(Dataset entries)
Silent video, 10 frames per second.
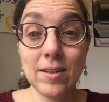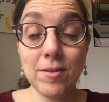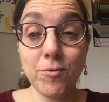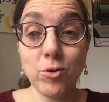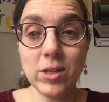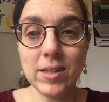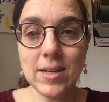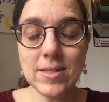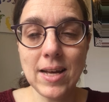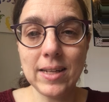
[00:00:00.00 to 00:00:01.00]
the 40
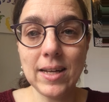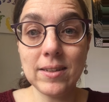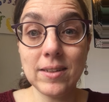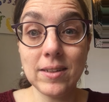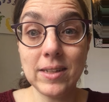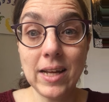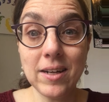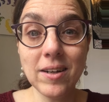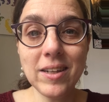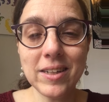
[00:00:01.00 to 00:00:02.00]
days had ended a day
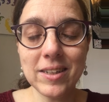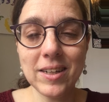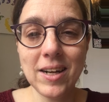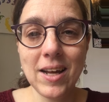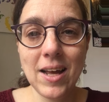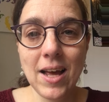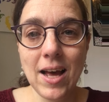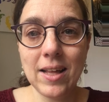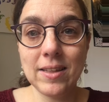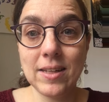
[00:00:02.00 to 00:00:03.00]
earlier
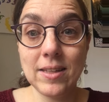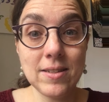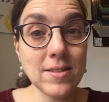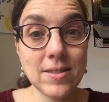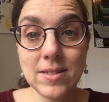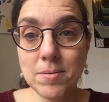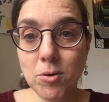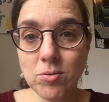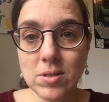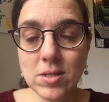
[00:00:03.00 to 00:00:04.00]
and they didn't see
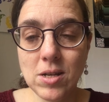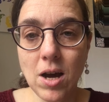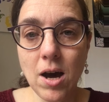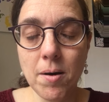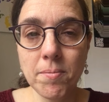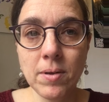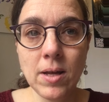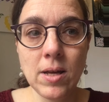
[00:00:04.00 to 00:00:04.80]
Moses come.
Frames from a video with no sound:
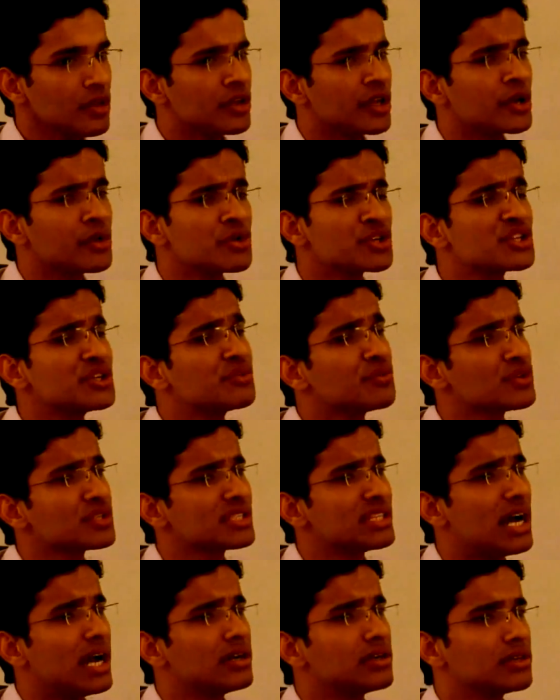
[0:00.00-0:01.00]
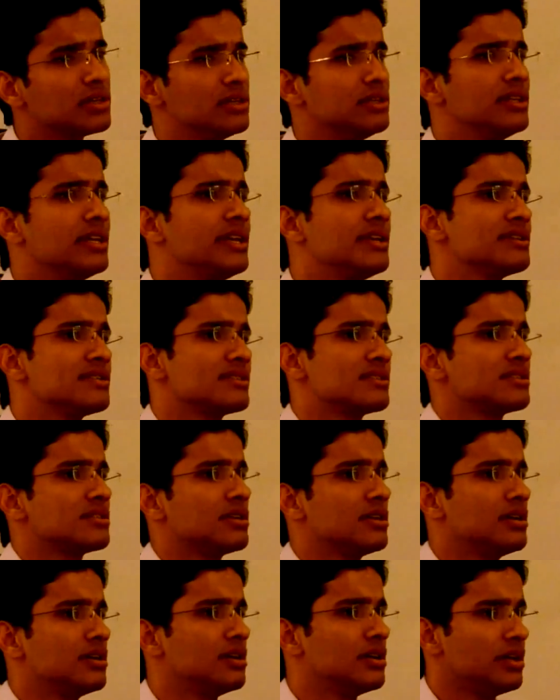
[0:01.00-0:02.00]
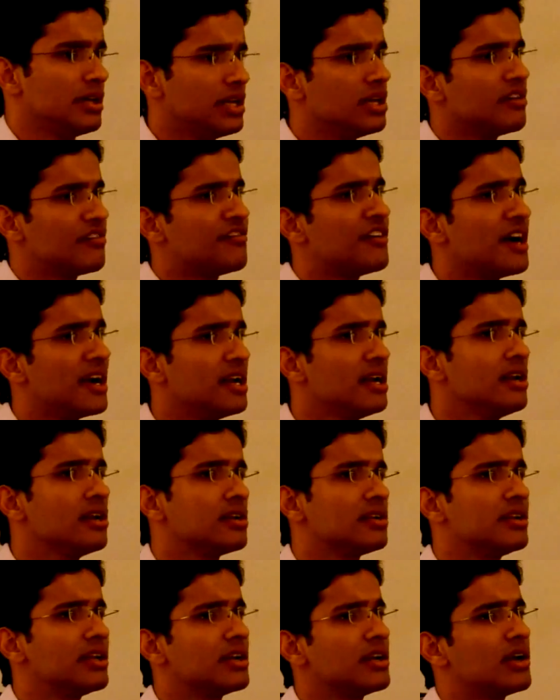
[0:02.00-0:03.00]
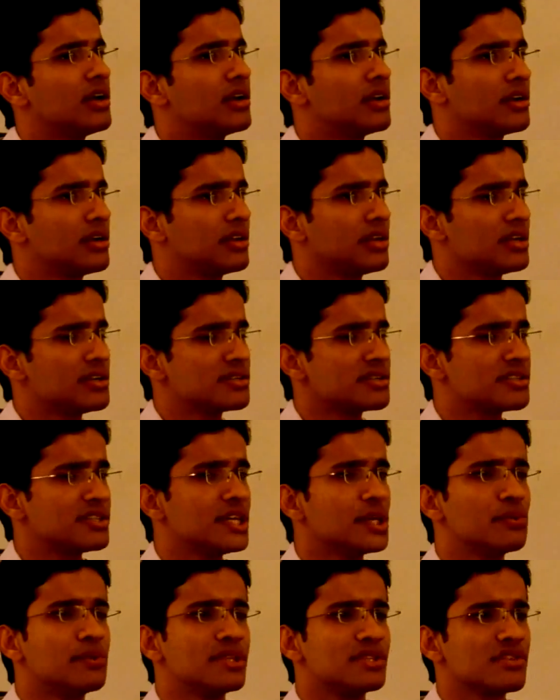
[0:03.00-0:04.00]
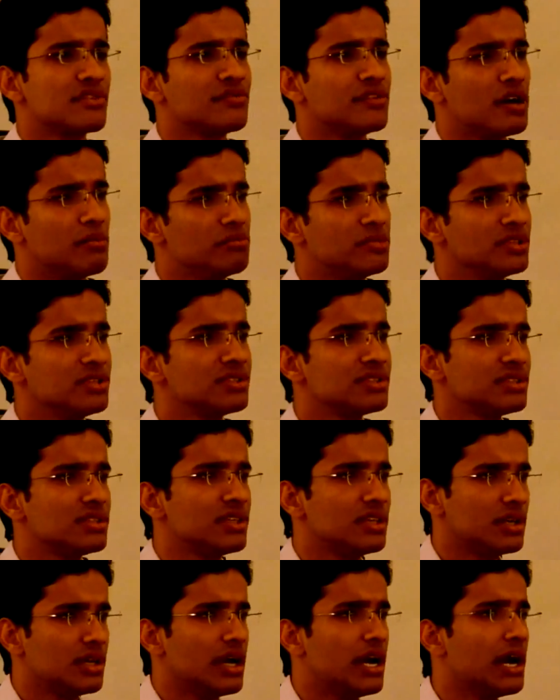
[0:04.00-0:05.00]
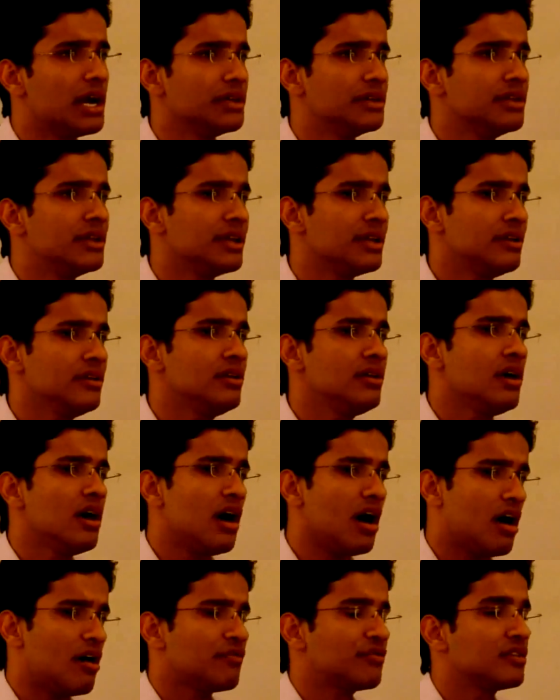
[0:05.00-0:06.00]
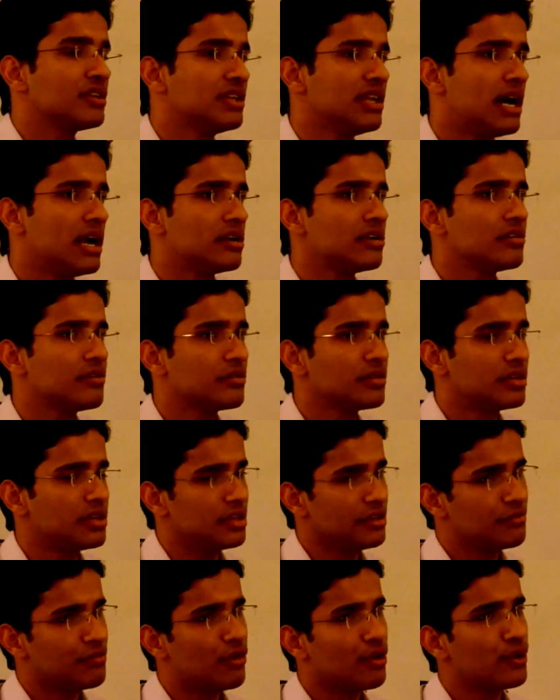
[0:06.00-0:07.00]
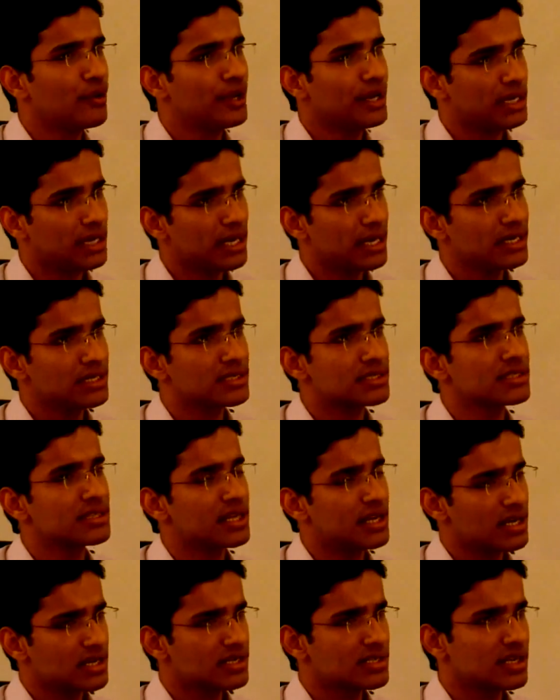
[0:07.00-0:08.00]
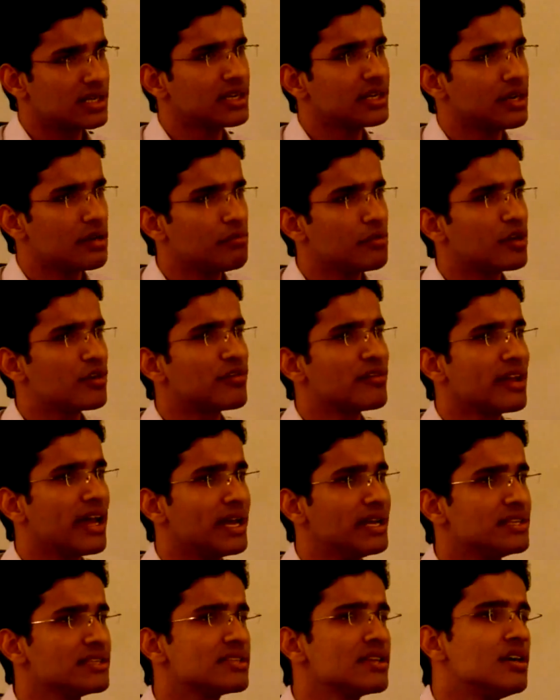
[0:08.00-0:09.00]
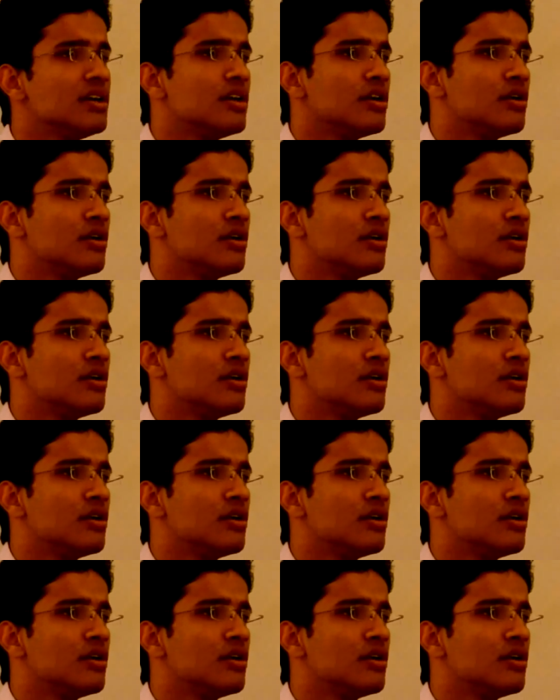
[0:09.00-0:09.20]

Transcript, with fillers: the question was that there is in a file there is a sequence of numbers, and then after that the following lines, there are a certain number of lines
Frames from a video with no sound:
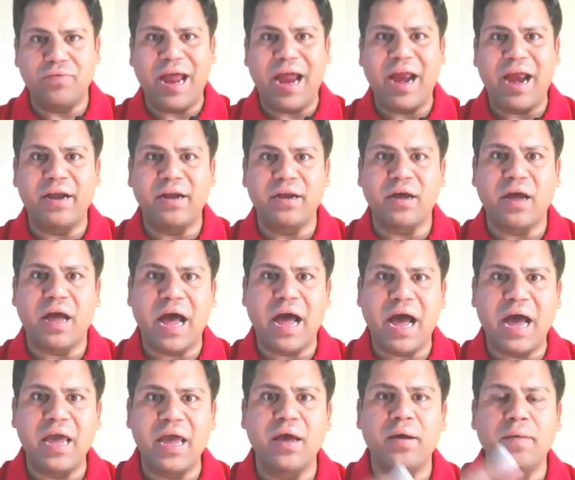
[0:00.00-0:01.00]
at a
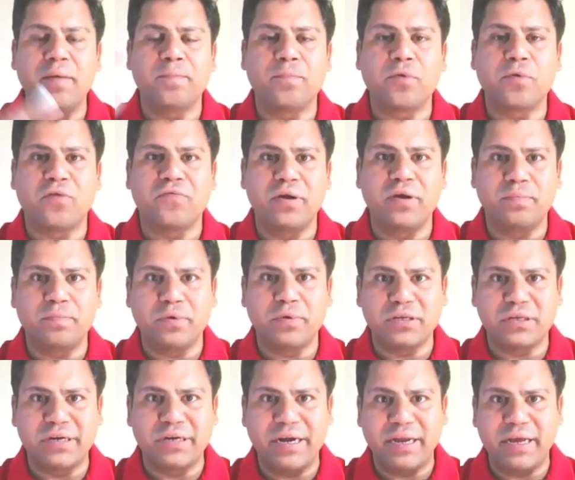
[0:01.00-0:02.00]
higher profit
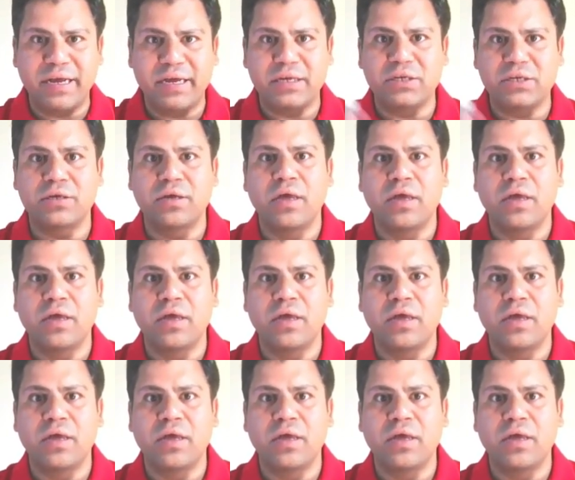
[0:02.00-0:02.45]
percentage.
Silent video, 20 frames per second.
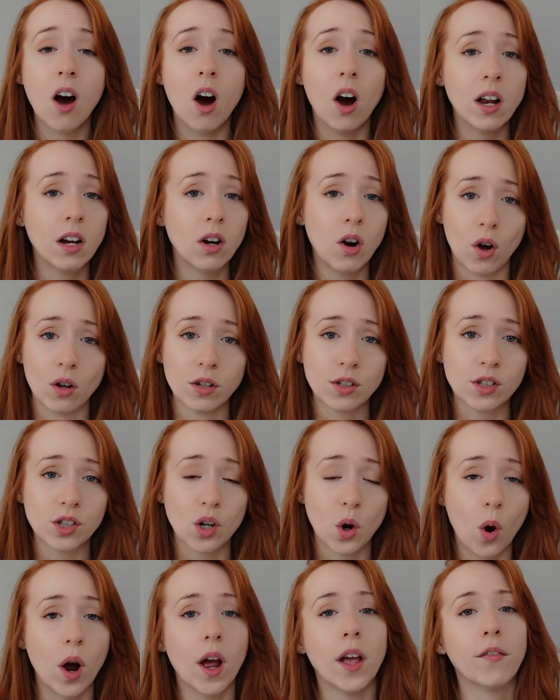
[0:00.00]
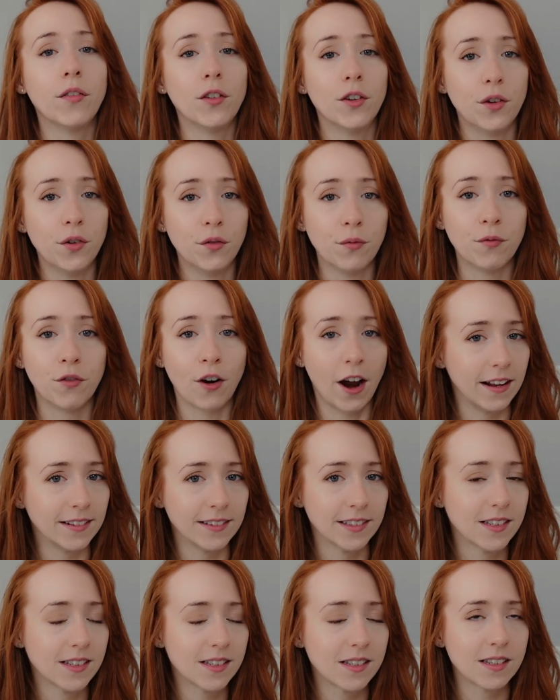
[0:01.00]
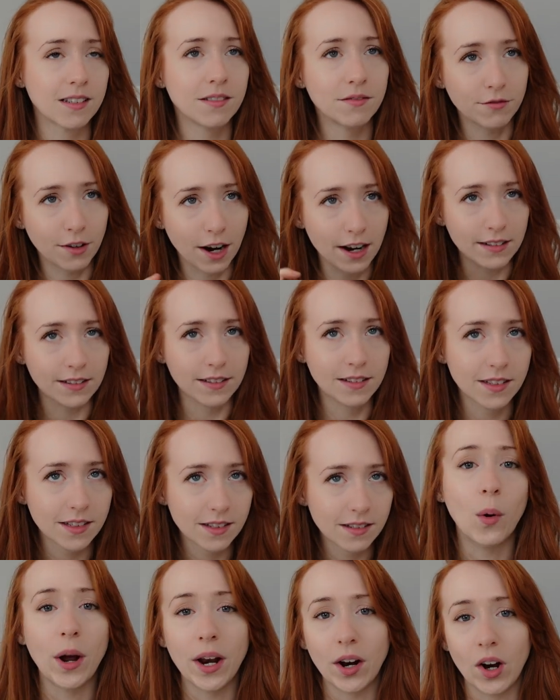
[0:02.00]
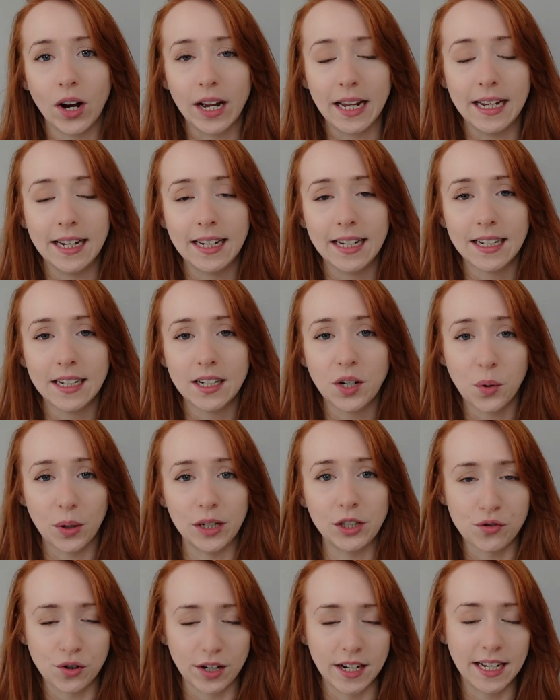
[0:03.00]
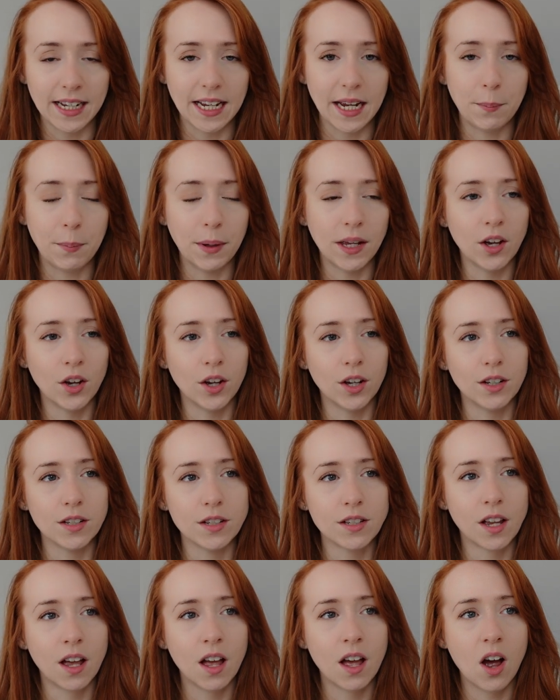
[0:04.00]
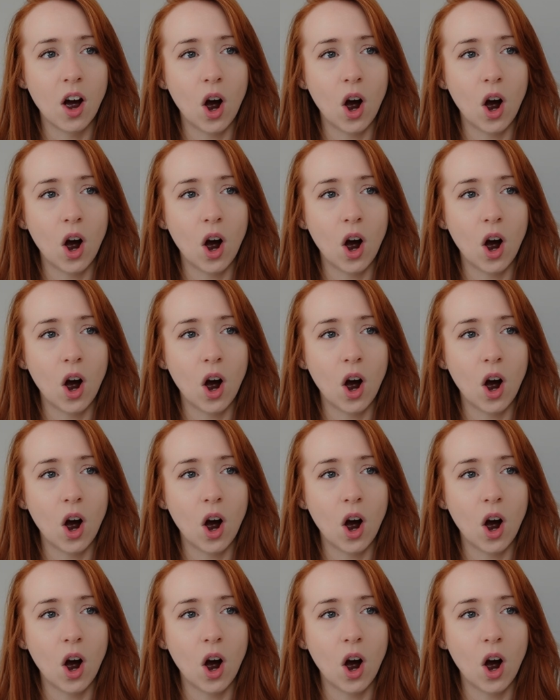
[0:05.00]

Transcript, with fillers: I lost quite a few friends, friends when I quit drinking, because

TASK DETAILS:
Above are the records; copy from them only the lines starting at the one containing "[00:00:02.00 to 00:00:03.00]" and ending at the one containing "[0:09.00-0:09.20]", exactly and without pictures.

YOUR RESPONSE:
[00:00:02.00 to 00:00:03.00]
earlier
[00:00:03.00 to 00:00:04.00]
and they didn't see
[00:00:04.00 to 00:00:04.80]
Moses come.
Frames from a video with no sound:
[0:00.00-0:01.00]
[0:01.00-0:02.00]
[0:02.00-0:03.00]
[0:03.00-0:04.00]
[0:04.00-0:05.00]
[0:05.00-0:06.00]
[0:06.00-0:07.00]
[0:07.00-0:08.00]
[0:08.00-0:09.00]
[0:09.00-0:09.20]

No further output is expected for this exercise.